(Stored items)
····················

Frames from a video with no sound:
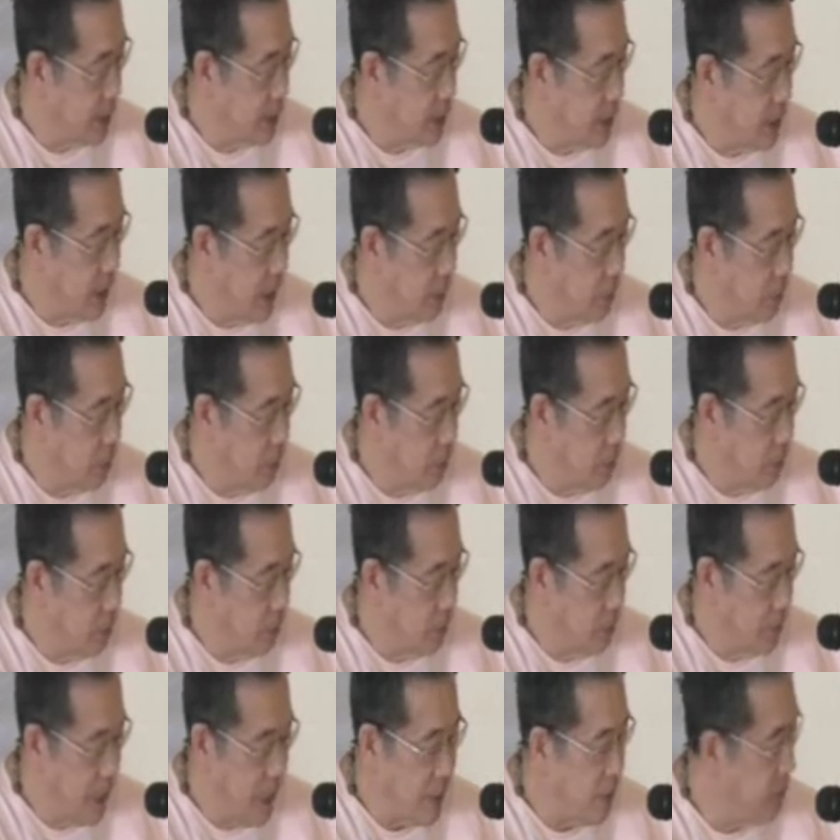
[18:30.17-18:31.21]

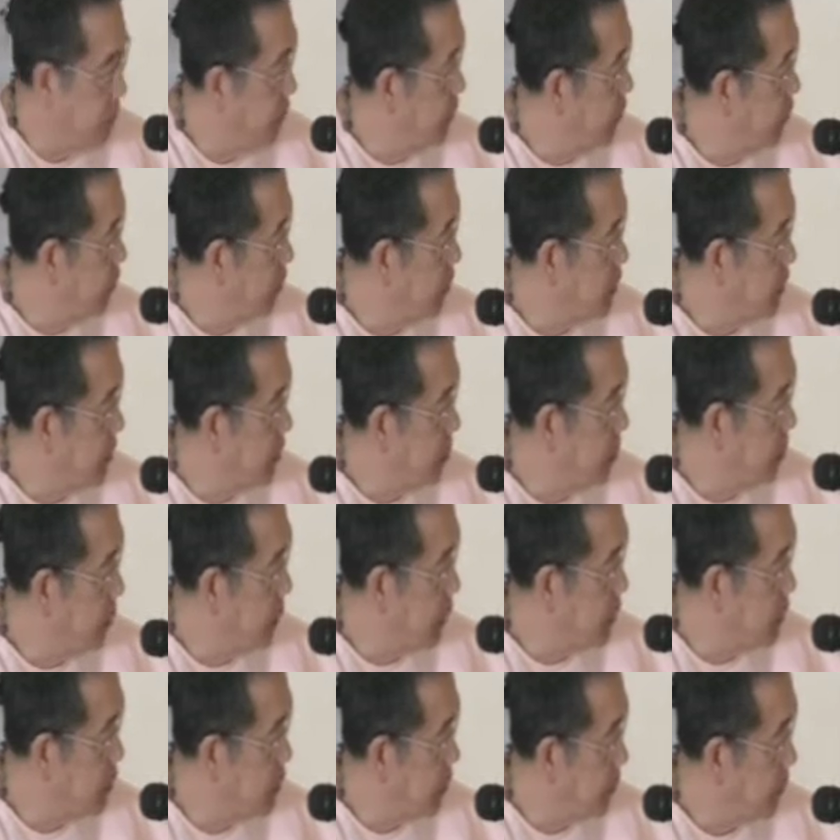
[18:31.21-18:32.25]
some life or some
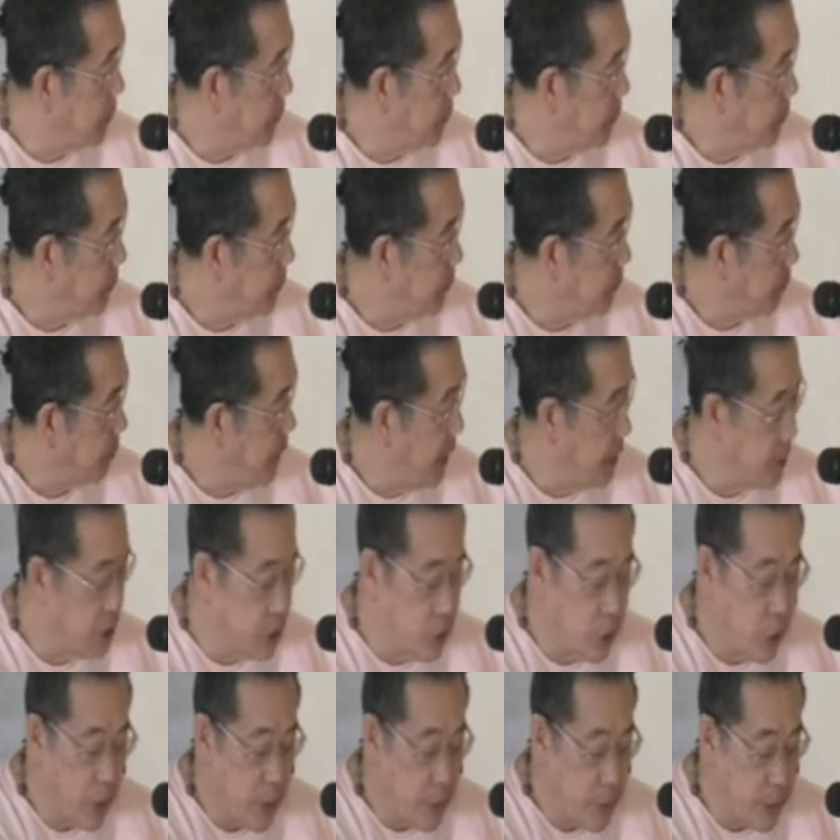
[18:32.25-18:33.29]
pleasure,
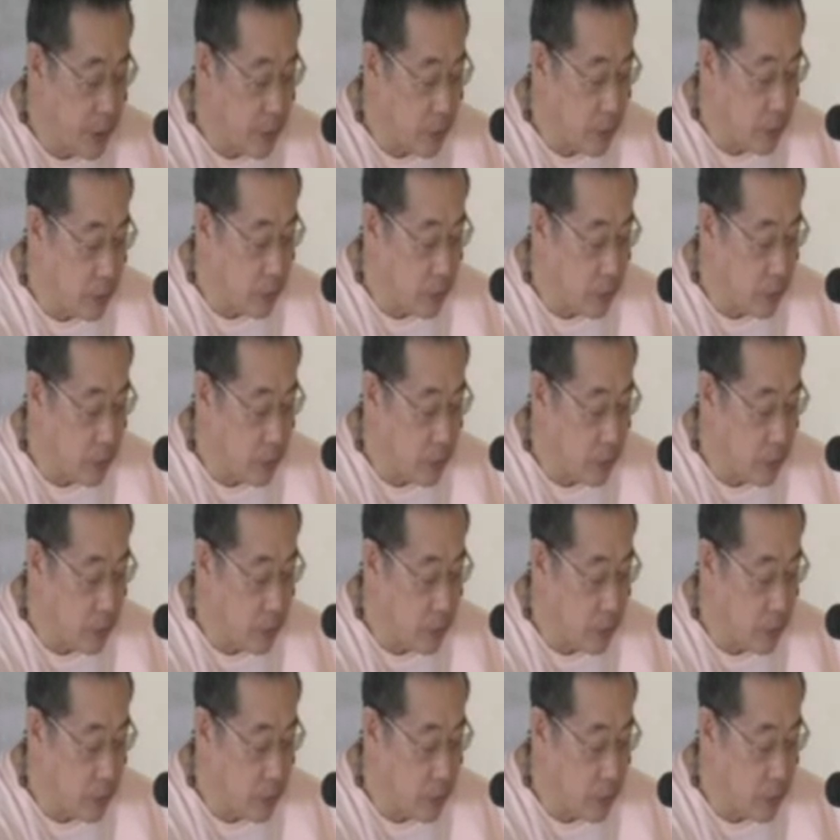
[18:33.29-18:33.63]
enjoyment.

····················

Should there be pictures in the data, leave them out and return the rest exactly.

Frames from a video with no sound:
[18:30.17-18:31.21]

[18:31.21-18:32.25]
some life or some
[18:32.25-18:33.29]
pleasure,
[18:33.29-18:33.63]
enjoyment.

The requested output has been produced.